Records supplied:

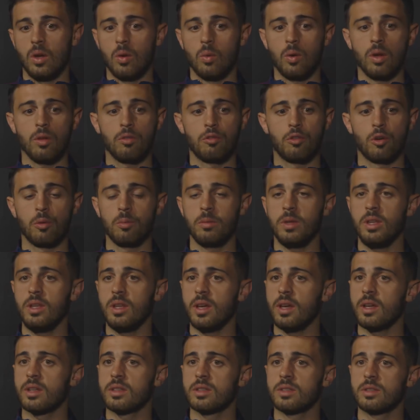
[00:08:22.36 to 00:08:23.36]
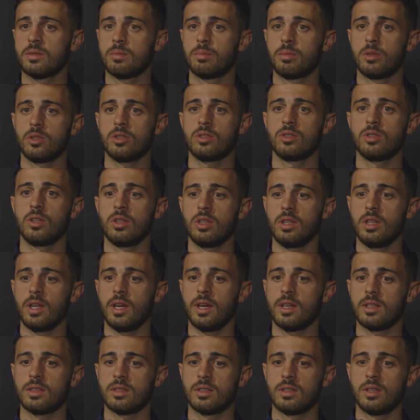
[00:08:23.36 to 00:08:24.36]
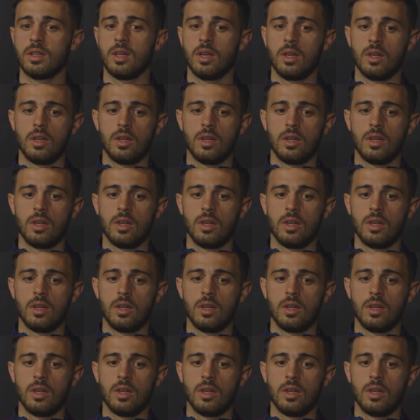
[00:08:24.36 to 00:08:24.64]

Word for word: Well, for me, yes. Personally, yes.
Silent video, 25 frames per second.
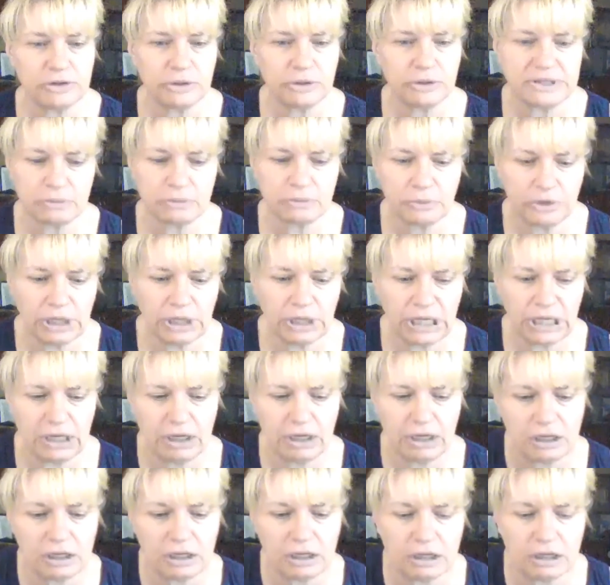wasn't working
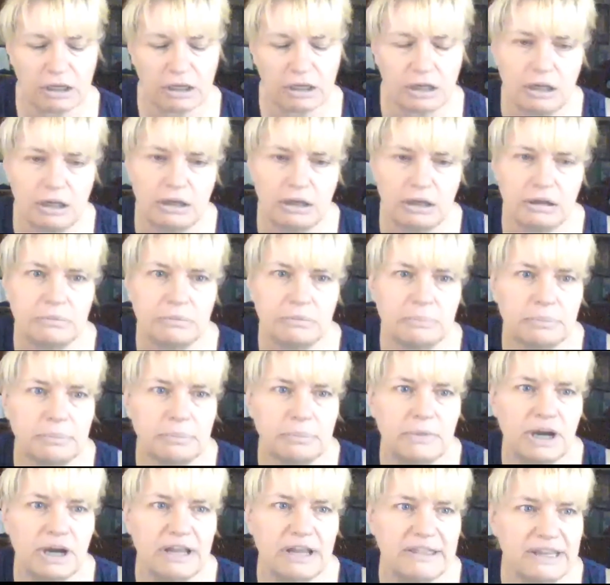um,
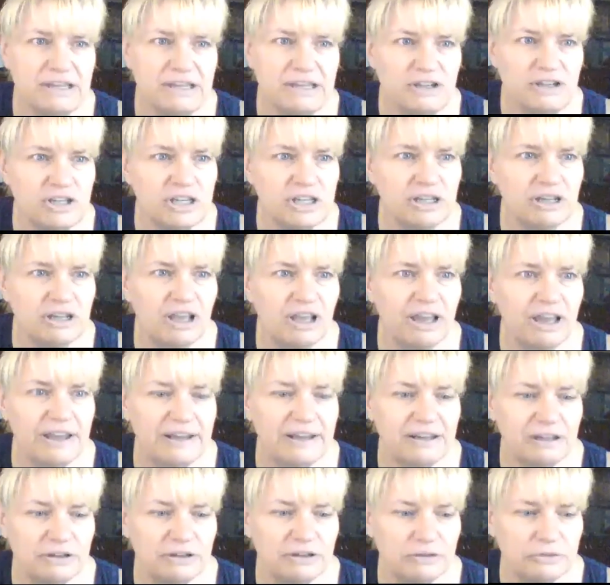i think she kind
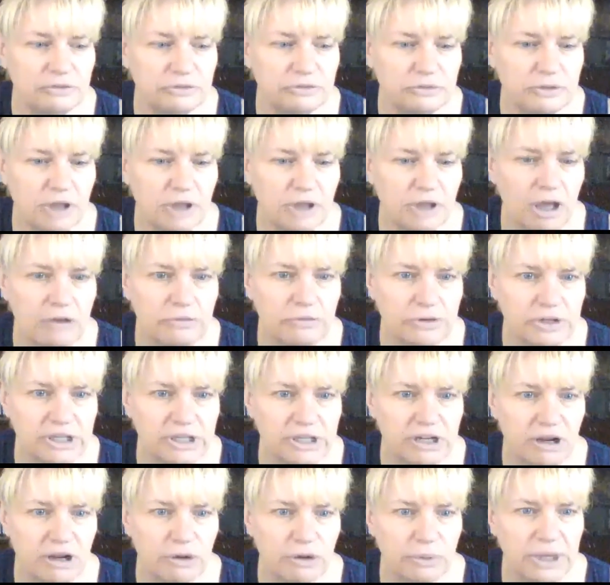of covered it
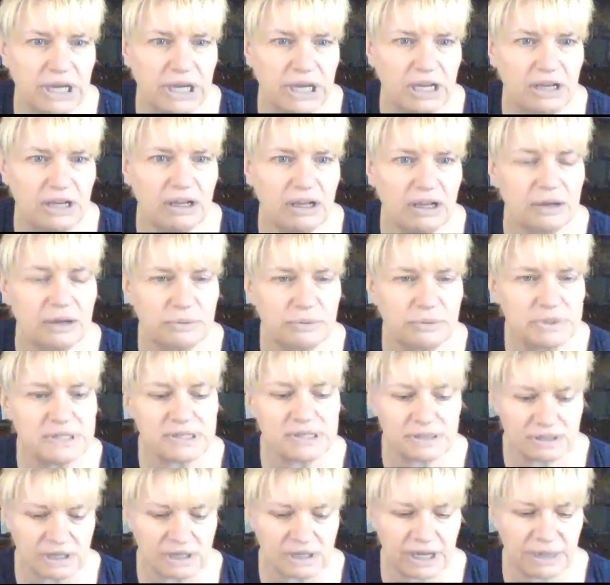already i was
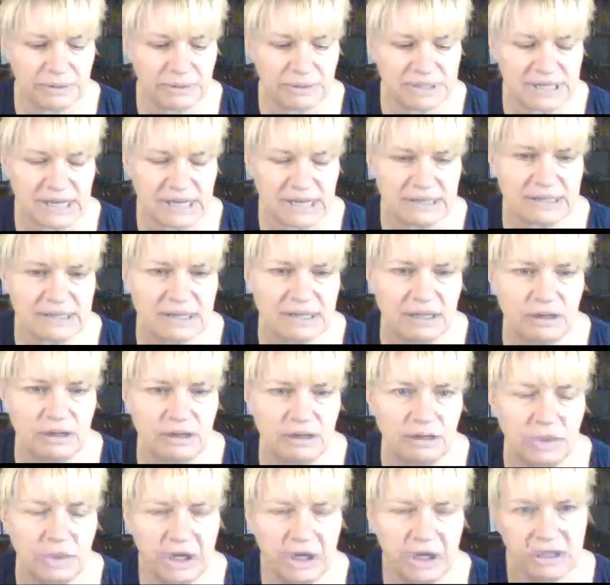I was asking
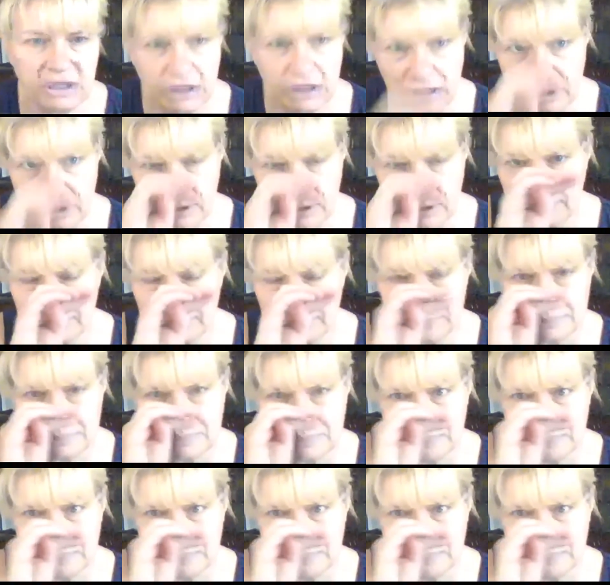what, um,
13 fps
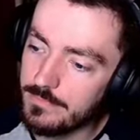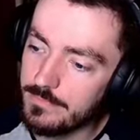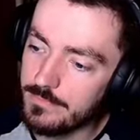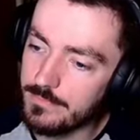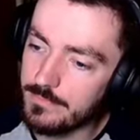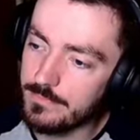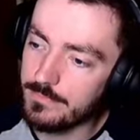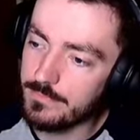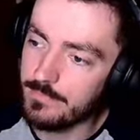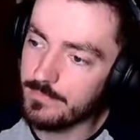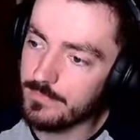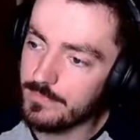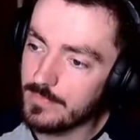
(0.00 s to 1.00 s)
Hmm.
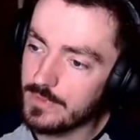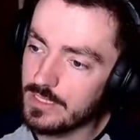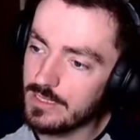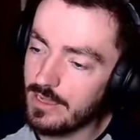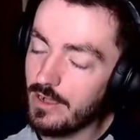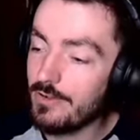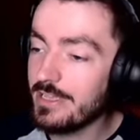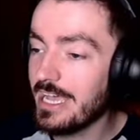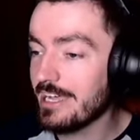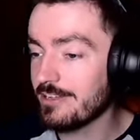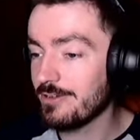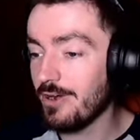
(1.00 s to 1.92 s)
Oh yeah.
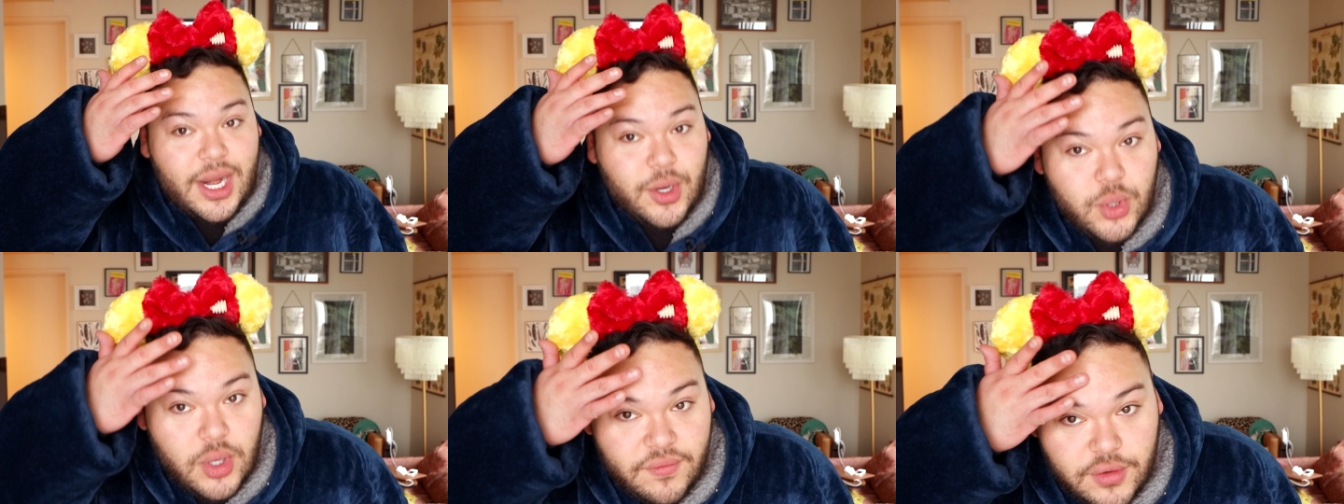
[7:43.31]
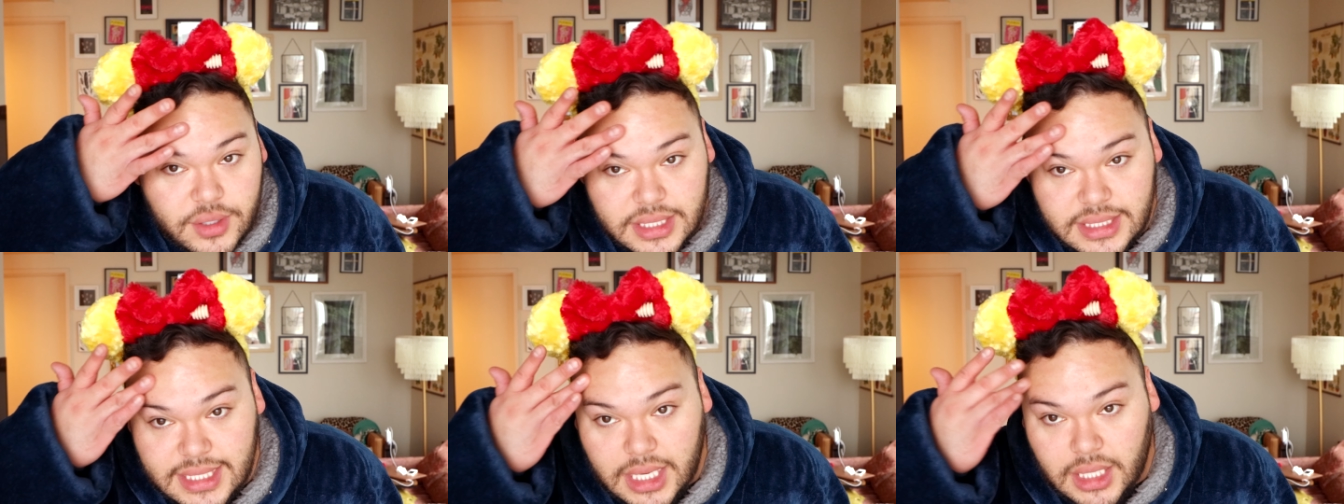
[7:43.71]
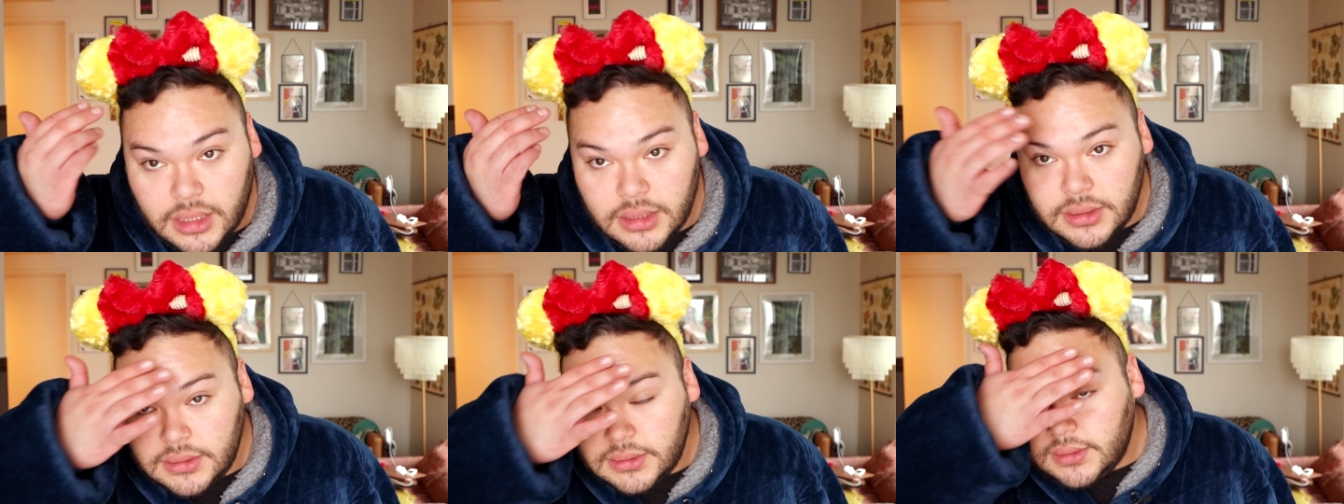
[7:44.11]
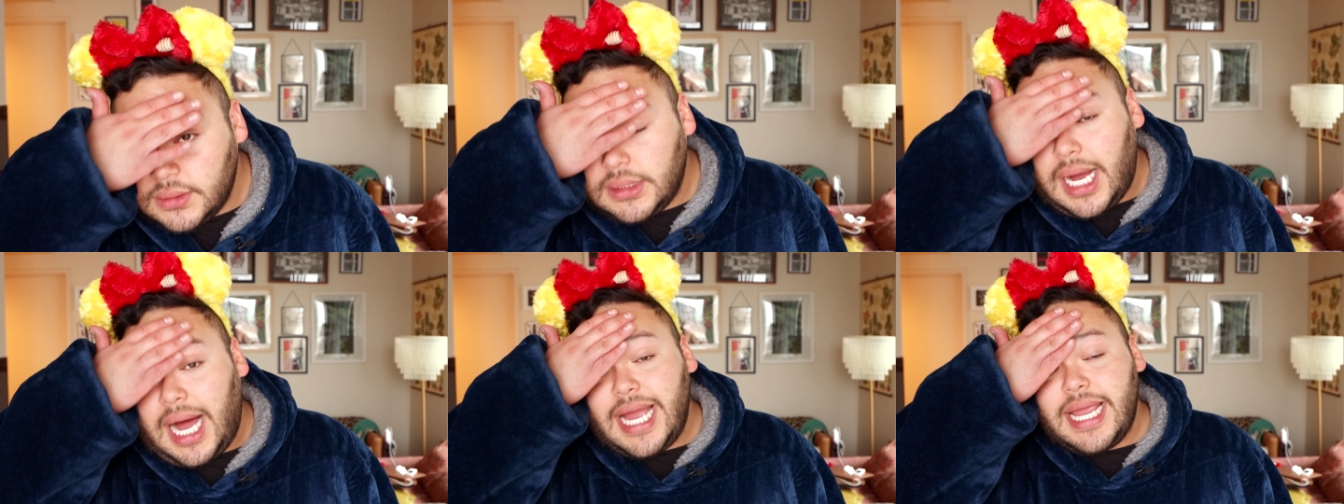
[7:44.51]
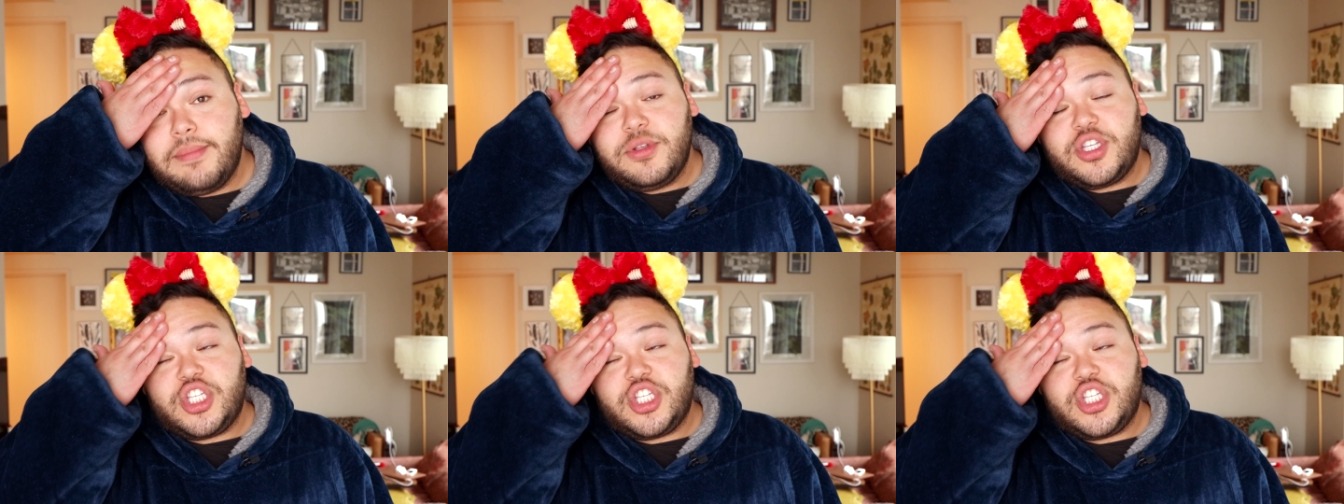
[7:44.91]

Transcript: I don't know if you can tell. I am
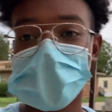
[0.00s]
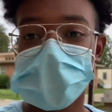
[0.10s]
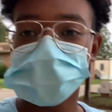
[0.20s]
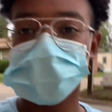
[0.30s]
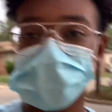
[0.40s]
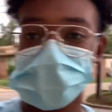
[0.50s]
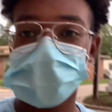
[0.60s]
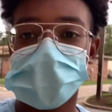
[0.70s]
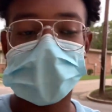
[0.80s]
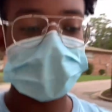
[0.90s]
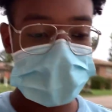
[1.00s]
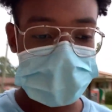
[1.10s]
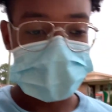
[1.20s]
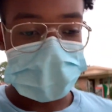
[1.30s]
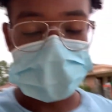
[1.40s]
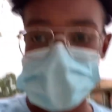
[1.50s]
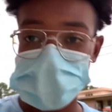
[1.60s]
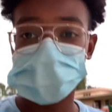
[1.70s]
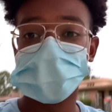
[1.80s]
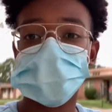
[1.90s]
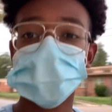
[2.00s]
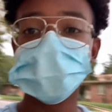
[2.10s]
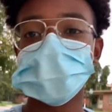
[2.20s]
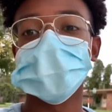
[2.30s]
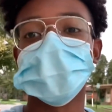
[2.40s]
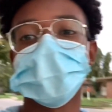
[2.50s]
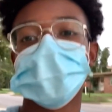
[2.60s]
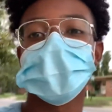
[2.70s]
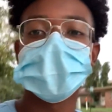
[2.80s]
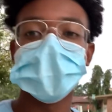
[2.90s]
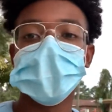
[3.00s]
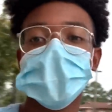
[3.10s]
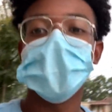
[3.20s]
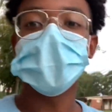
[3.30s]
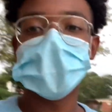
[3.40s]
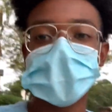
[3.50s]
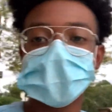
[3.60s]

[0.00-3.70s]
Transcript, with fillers: I'll show you what um, I'm getting for food, so I'll holla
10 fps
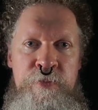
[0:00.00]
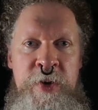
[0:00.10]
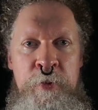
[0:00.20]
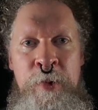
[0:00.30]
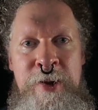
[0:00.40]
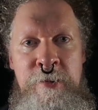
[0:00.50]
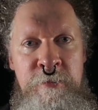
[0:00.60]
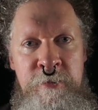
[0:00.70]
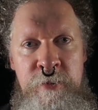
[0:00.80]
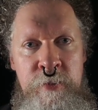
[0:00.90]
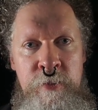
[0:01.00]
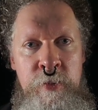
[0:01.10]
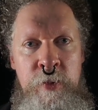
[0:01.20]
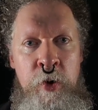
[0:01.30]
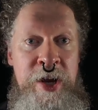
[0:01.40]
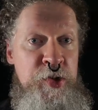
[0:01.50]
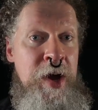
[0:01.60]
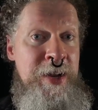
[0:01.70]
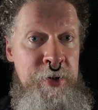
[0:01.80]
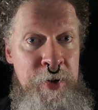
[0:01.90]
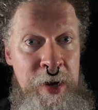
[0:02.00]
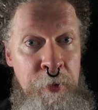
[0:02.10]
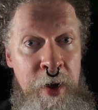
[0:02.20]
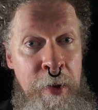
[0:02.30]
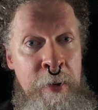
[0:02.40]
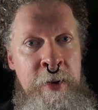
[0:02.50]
get rid of, or I try to anyway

Instructions to follow: Check each line of the entries for the word "Transcript". State how many lines hold it, and write nothing else.

Task result: 2